Exercise instructions →
Print nothing but the lines below starting at the line that holds "(643.00 s to 644.06 s)" and ending at the line that holds "[19:00.13-19:00.68]", including both, each exactly as written.

(Listed entries begins)

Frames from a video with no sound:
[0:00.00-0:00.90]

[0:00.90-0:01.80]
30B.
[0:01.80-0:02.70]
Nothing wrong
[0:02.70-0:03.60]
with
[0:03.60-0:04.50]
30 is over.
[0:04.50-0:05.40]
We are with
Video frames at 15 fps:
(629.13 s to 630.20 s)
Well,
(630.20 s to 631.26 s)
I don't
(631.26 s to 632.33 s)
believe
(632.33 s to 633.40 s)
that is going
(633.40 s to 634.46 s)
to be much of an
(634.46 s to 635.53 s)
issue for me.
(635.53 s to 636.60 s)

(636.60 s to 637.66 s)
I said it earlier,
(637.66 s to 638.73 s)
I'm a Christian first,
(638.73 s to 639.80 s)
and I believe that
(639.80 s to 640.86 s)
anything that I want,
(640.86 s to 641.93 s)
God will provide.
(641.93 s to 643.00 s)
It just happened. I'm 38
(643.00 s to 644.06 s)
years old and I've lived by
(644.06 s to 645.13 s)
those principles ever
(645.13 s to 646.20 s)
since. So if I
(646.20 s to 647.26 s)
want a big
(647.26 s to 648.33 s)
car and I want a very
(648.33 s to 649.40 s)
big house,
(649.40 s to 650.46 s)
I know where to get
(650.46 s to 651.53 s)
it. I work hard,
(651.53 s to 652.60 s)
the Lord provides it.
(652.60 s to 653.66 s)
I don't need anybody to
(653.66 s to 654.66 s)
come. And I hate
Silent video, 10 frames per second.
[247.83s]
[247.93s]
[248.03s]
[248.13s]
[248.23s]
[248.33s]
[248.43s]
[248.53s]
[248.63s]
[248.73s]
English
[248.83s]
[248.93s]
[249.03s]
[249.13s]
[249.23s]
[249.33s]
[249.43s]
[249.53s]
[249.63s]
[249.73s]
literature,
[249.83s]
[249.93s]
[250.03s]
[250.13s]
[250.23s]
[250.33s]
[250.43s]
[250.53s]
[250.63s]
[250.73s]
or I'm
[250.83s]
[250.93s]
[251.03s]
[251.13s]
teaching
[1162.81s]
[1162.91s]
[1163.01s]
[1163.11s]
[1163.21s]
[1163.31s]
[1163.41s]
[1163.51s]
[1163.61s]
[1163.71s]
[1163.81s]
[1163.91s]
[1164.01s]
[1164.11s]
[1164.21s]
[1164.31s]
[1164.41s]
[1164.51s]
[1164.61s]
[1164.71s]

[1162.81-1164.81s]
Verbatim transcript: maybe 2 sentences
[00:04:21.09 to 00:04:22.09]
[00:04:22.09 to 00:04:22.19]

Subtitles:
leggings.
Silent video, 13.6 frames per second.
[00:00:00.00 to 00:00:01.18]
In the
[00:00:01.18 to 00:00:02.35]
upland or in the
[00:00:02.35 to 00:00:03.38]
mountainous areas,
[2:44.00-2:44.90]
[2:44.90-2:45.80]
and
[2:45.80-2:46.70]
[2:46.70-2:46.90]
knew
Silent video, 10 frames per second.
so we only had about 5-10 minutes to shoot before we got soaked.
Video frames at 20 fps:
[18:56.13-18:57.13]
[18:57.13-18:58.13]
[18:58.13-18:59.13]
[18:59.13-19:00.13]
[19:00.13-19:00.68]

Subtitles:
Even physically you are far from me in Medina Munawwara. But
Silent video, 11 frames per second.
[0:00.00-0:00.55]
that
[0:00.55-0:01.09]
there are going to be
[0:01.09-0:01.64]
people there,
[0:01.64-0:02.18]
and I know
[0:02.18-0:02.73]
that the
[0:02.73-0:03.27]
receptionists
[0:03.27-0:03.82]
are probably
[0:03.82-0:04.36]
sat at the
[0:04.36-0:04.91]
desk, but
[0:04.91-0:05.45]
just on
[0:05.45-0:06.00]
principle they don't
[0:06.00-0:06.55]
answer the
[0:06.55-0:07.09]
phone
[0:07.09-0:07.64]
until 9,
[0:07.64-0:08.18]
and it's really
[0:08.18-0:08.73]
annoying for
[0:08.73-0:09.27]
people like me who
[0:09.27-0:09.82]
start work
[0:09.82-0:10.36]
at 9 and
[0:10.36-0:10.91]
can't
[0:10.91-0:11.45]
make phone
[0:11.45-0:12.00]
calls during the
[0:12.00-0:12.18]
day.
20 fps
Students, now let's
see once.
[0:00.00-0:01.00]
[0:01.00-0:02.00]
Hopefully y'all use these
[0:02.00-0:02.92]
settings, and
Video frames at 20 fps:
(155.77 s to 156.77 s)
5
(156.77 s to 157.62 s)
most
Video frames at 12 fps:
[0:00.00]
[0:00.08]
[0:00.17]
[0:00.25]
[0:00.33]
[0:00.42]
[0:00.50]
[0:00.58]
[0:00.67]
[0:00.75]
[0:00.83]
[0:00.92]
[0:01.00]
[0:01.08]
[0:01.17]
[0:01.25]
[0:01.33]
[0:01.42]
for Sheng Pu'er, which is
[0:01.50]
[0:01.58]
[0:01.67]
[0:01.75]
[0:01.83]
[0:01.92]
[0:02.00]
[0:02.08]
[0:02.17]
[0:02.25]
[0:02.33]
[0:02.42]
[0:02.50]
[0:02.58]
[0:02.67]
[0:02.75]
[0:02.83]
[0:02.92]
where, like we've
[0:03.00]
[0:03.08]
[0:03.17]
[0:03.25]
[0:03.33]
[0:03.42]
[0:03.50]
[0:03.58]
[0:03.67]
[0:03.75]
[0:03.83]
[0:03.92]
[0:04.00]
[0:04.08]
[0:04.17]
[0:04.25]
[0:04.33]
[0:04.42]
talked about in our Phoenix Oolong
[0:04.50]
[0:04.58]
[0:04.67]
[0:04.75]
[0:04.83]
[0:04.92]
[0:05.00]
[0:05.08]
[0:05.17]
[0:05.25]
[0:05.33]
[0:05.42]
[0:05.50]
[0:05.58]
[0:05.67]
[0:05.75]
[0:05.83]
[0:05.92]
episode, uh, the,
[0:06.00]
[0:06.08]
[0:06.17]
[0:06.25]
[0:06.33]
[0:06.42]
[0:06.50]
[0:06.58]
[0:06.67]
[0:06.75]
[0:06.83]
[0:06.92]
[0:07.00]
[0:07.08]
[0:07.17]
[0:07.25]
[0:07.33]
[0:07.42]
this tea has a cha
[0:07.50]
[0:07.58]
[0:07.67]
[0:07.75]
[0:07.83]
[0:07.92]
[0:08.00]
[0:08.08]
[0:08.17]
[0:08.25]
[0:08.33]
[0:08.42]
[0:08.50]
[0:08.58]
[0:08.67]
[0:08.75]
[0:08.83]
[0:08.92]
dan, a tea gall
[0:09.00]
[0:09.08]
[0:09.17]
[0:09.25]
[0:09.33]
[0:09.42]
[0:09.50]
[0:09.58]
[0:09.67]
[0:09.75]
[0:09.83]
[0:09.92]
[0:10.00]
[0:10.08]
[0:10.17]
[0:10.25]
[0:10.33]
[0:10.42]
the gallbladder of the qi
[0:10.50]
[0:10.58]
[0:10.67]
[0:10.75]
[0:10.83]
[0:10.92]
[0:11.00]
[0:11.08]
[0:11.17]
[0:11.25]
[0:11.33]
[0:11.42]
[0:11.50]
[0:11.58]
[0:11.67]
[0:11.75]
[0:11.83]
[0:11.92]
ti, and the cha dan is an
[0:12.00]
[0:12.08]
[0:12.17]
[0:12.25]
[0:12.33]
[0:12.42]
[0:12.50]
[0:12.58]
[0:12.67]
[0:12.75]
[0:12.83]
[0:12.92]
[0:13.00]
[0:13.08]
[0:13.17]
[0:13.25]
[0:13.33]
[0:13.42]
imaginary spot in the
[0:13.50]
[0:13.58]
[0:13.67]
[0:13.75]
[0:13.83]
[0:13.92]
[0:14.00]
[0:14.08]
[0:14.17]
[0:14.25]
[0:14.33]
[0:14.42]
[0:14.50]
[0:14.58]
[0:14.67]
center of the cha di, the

(Listed entries ends)

Your solution →
(643.00 s to 644.06 s)
years old and I've lived by
(644.06 s to 645.13 s)
those principles ever
(645.13 s to 646.20 s)
since. So if I
(646.20 s to 647.26 s)
want a big
(647.26 s to 648.33 s)
car and I want a very
(648.33 s to 649.40 s)
big house,
(649.40 s to 650.46 s)
I know where to get
(650.46 s to 651.53 s)
it. I work hard,
(651.53 s to 652.60 s)
the Lord provides it.
(652.60 s to 653.66 s)
I don't need anybody to
(653.66 s to 654.66 s)
come. And I hate
Silent video, 10 frames per second.
[247.83s]
[247.93s]
[248.03s]
[248.13s]
[248.23s]
[248.33s]
[248.43s]
[248.53s]
[248.63s]
[248.73s]
English
[248.83s]
[248.93s]
[249.03s]
[249.13s]
[249.23s]
[249.33s]
[249.43s]
[249.53s]
[249.63s]
[249.73s]
literature,
[249.83s]
[249.93s]
[250.03s]
[250.13s]
[250.23s]
[250.33s]
[250.43s]
[250.53s]
[250.63s]
[250.73s]
or I'm
[250.83s]
[250.93s]
[251.03s]
[251.13s]
teaching
[1162.81s]
[1162.91s]
[1163.01s]
[1163.11s]
[1163.21s]
[1163.31s]
[1163.41s]
[1163.51s]
[1163.61s]
[1163.71s]
[1163.81s]
[1163.91s]
[1164.01s]
[1164.11s]
[1164.21s]
[1164.31s]
[1164.41s]
[1164.51s]
[1164.61s]
[1164.71s]

[1162.81-1164.81s]
Verbatim transcript: maybe 2 sentences
[00:04:21.09 to 00:04:22.09]
[00:04:22.09 to 00:04:22.19]

Subtitles:
leggings.
Silent video, 13.6 frames per second.
[00:00:00.00 to 00:00:01.18]
In the
[00:00:01.18 to 00:00:02.35]
upland or in the
[00:00:02.35 to 00:00:03.38]
mountainous areas,
[2:44.00-2:44.90]
[2:44.90-2:45.80]
and
[2:45.80-2:46.70]
[2:46.70-2:46.90]
knew
Silent video, 10 frames per second.
so we only had about 5-10 minutes to shoot before we got soaked.
Video frames at 20 fps:
[18:56.13-18:57.13]
[18:57.13-18:58.13]
[18:58.13-18:59.13]
[18:59.13-19:00.13]
[19:00.13-19:00.68]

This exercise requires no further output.